The cl_updaterate, cl_interp_ratio, and cl_interp ConVars control interpolation (and lag compensation) in the following relationship. By default, Source games are tuned for an updaterate of 20 packets per second. This leads to an expected delta between packets of 50 msecs. Because packet loss can occur, the interpolator was tuned to allow for a single dropped packet without any hitch in the smoothness of motion perceived by the client. Thus, 100 milliseconds was chosen as the default for cl_interp (0.1 s = 2 x ( 1.0f / cl_updaterate default of 20 ) ). cl_interp_ratio defines the lower "bound" on what the actual interpolation amount used on the client. Specifically, the interpolation amount is:

min( max( cl_interp, cl_interp_ratio / cl_updaterate ), 0.25f )
Note:Server operators can clamp the allowable cl_interp_ratio and cl_updaterate settings and the clamped values are factored in to the above calculations.The Source netgraph now includes "lerp" indicator which shows the actual interpolation amount (usually 100 msec unless the server or user is forcing non-default settings). The indicator will turn yellow if the server's framerate (actual framerate on the remote machine) drops below this interval. This can be used to figure out why all of the objects in the world are no longer moving smoothly. In addition, the indicator will turn orange if the user or server has tuned the ConVars such that the interpolation amount is less than 2 / updaterate. This indicates that if there is any packet loss (or possibly choke if the choke is occurring for long periods of time due to large packets being sent over a low bandwidth rate setting) that the player will likely see sluggishness in the game.

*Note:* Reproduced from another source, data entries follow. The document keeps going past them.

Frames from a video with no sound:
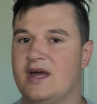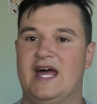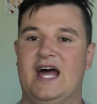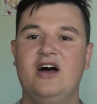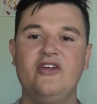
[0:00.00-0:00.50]

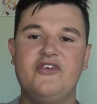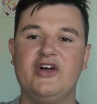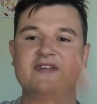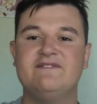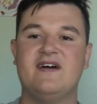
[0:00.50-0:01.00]
How's
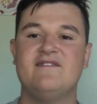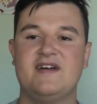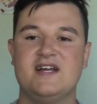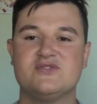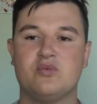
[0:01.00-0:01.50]
it going, Liam
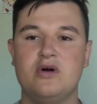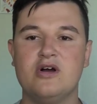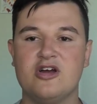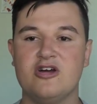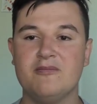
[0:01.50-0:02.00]
Fan fans?
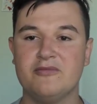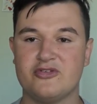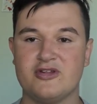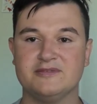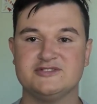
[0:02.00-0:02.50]

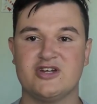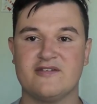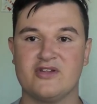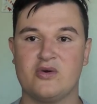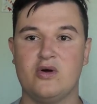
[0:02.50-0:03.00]
Welcome to an
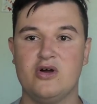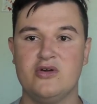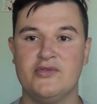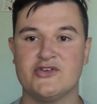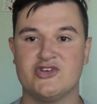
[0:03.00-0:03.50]
episode of
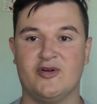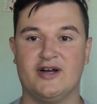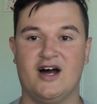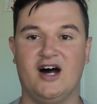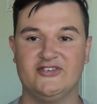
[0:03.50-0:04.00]
LUQOTW, the show
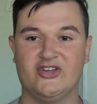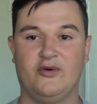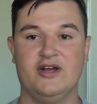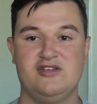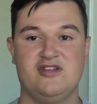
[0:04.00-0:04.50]
where I ask
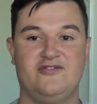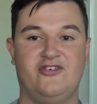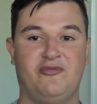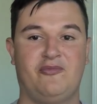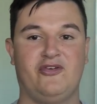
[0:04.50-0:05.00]
a question, the
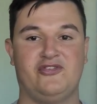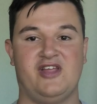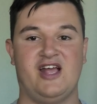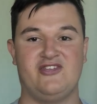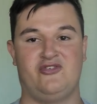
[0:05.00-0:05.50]
first
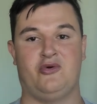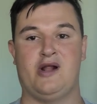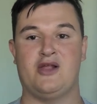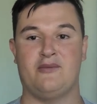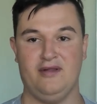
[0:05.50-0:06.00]
person to answer
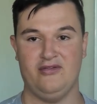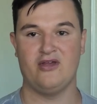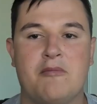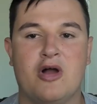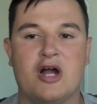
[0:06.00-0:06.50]
quickly
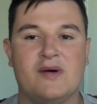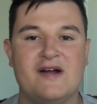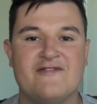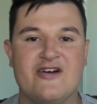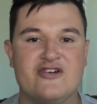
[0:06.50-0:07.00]
wins. I'm going
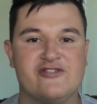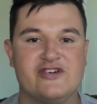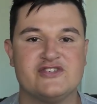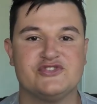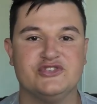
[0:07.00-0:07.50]
away
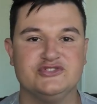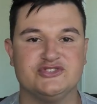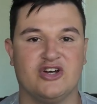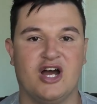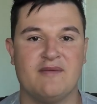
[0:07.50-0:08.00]
very, very
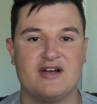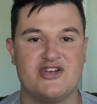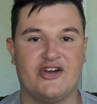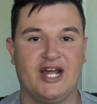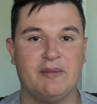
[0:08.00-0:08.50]
soon, so I'm
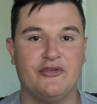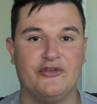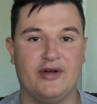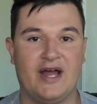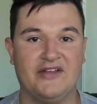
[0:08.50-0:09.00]
actually
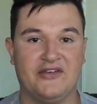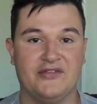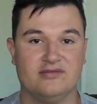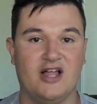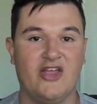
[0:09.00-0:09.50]
unable to
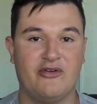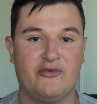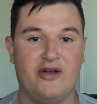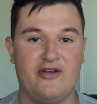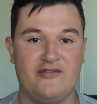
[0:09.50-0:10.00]
answer last
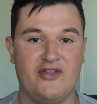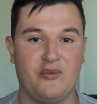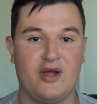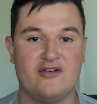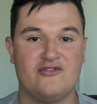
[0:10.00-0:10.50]
week's question
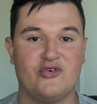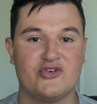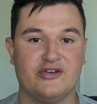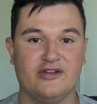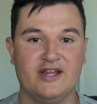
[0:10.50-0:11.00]
this week,
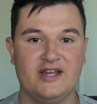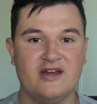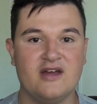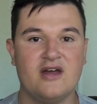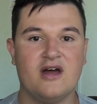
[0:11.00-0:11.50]

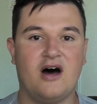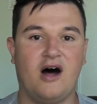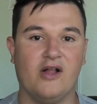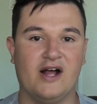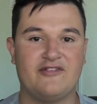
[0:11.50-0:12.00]
unfortunately.
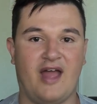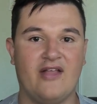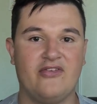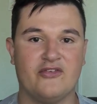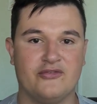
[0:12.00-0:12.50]
I'll have
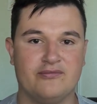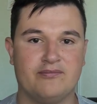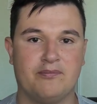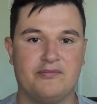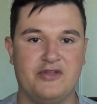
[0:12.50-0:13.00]
to answer
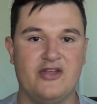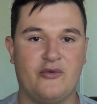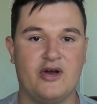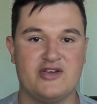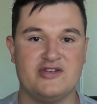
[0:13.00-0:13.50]

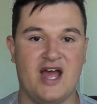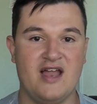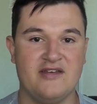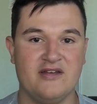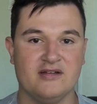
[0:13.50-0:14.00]
this question
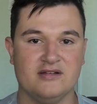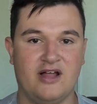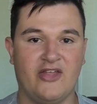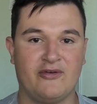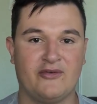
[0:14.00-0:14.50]
and
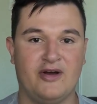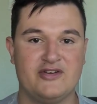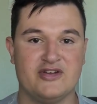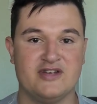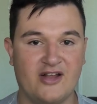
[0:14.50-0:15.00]
last week's
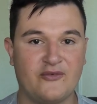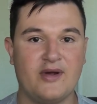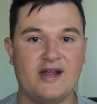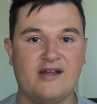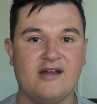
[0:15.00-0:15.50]
question
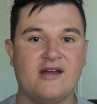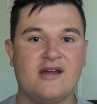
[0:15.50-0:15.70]
next week.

From the network engineer at valve:

The default for cl_interp_ratio is two to allow for an occasional dropped packet w/o a visual hitch. I think amount of interp is max( cl_interp, cl_interp_ratio/cl_updaterate ) ... max( 0.1, 2.0/20.0 ) = max (0.1, 0.1) = 0.1, etc.

If update rate is 20, then packets come in at 50 msec. If interpolation is 100 msec, you can drop one packet, but get the next one, and not have run out of data to interpolate up to. That was the design of the original system and why interp was set to 0.1 seconds.

If they have a higher updaterate, then a lower interpolation amount can be fine. If they hardly ever have lost packets, I could see living with inter_ratio of 1.0. If they go less than 1.0, then the game will be somewhat stuttery, modulo at a high cl_updaterate with a fast server giving them updates close to the 66 hz max tickrate would make the visual hitching less noticeable. The other thing that impacts packet frequency is the amount of data being sent and the user's rate setting. We will "choke" packets if the rate setting for the client is too low, which will delay them. If they are only interpolating for 1/updaterate seconds, then if there is any choke at all, they will run out of data for interpolation, again causing visual hitching. This is another reason that keeping the default intep_ratio > 1 is good and why 2 is a reasonable compromise. Note that the lag compensation system takes into account the user's computed interpolation amount, so from an aiming point of view it shouldn't matter.